Profilaktyka raka. „Mamy nieakceptowalnie niską zgłaszalność na badania”

– Nie możemy zakładać, że każda osoba – zwłaszcza ta, która nie ma dostępu do komputera czy internetu – będzie wiedziała, kiedy i dlaczego powinna poddać się badaniom profilaktycznym – mówi dr hab. n. med. Beata Jagielska, dyrektor Narodowego Instytutu Onkologii.

Publikacja: 04.02.2025 04:40

„W porównaniu z krajami Europy Zachodniej mamy większy udział nowotworów o gorszym rokowaniu”

dr hab. n. med. Beata Jagielska, dyrektor Narodowego Instytutu Onkologii

„W porównaniu z krajami Europy Zachodniej mamy większy udział nowotworów o gorszym rokowaniu”

Foto: materiały prasowe

4 lutego obchodzimy Światowy Dzień Walki z Rakiem. Zapadalność na nowotwory w Polsce na 100 tys. mieszkańców jest niższa niż w całej Unii Europejskiej, ale umieralność przewyższa średnią UE. Z czego to wynika?

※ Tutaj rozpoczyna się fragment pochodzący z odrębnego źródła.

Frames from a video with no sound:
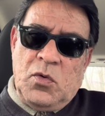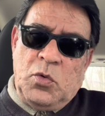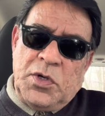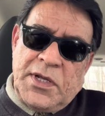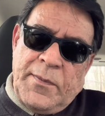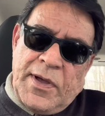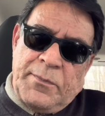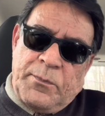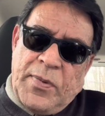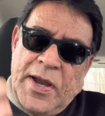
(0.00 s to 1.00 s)
उनके
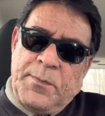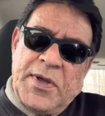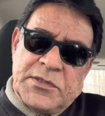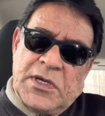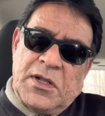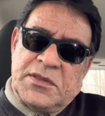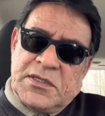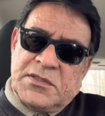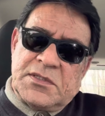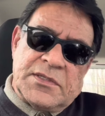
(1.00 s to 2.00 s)
पाँच पाँच साल
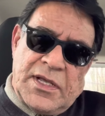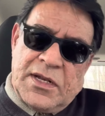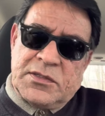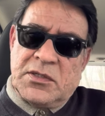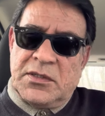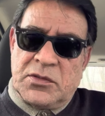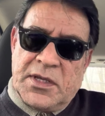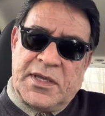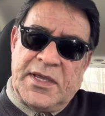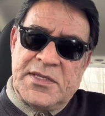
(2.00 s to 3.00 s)
दस दस साल से उनके
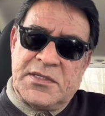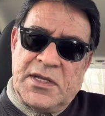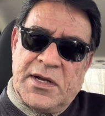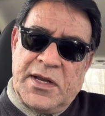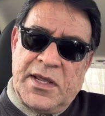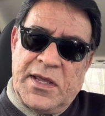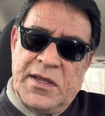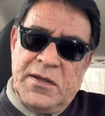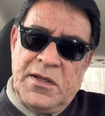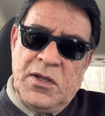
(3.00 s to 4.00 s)
केस चल रहे
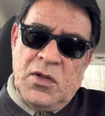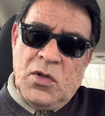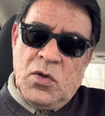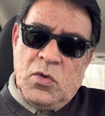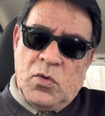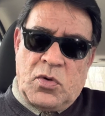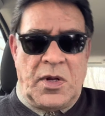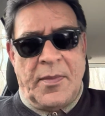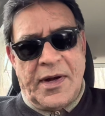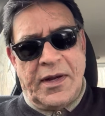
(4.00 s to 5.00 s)
हैं और
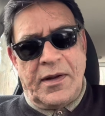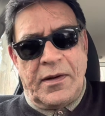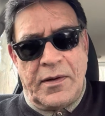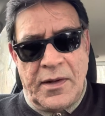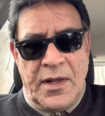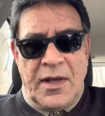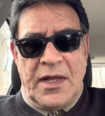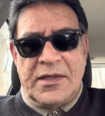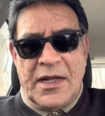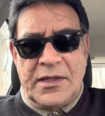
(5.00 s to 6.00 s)
हमारी
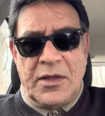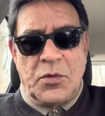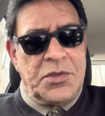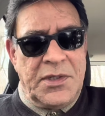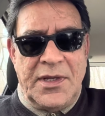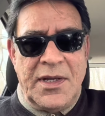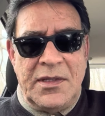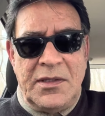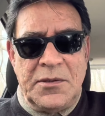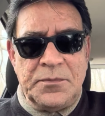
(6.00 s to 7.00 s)
अदालतें कुछ नहीं
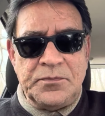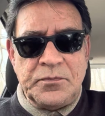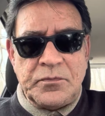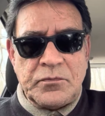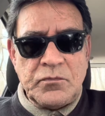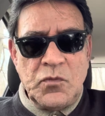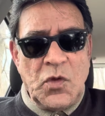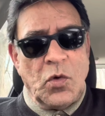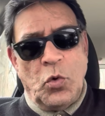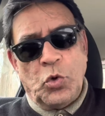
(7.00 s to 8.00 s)
कहती
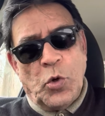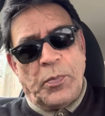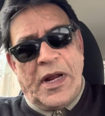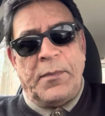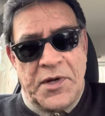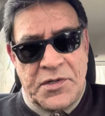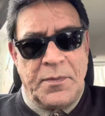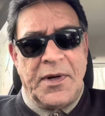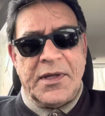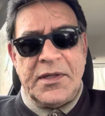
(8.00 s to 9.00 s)
उनको प्राइम मिनिस्टर
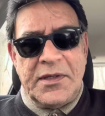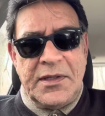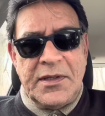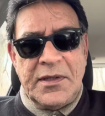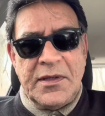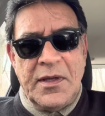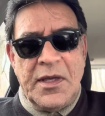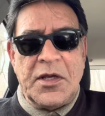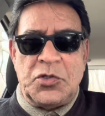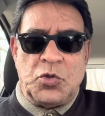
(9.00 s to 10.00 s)
बना देती हैं
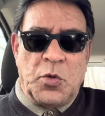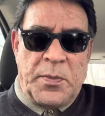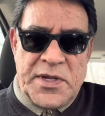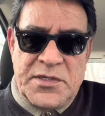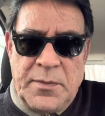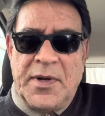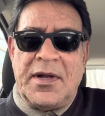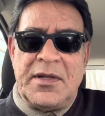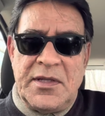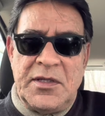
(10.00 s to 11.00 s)
किसी को प्रेसिडेंट बना
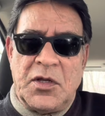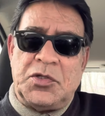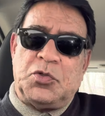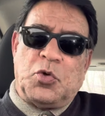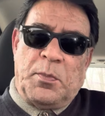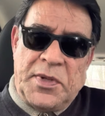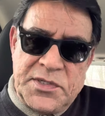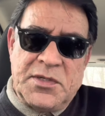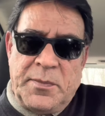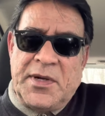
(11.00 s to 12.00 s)
देती है किसी को
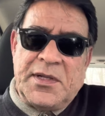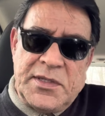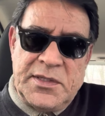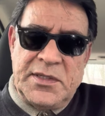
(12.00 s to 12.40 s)
मिनिस्टर बना देती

Wyższa umieralność na nowotwory w Polsce wynika przede wszystkim ze specyfiki zachorowalności. W porównaniu z krajami Europy Zachodniej mamy większy udział nowotworów o gorszym rokowaniu, w tym przede wszystkim raka płuca, co w połączeniu z późnym rozpoznawaniem choroby dodatkowo pogarsza sytuację pacjenta. Wspomniany rak płuca stanowi aż jedną czwartą przyczyn zgonów z powodu nowotworów wśród mężczyzn, a dodatkowo niepokojącym zjawiskiem jest rosnąca zachorowalność na ten nowotwór wśród kobiet, także w młodym wieku. Tymczasem w Europie Zachodniej i krajach skandynawskich najczęściej diagnozowanym nowotworem u mężczyzn jest rak stercza (prostaty – red.) – choroba o dobrym rokowaniu w zakresie przeżycia.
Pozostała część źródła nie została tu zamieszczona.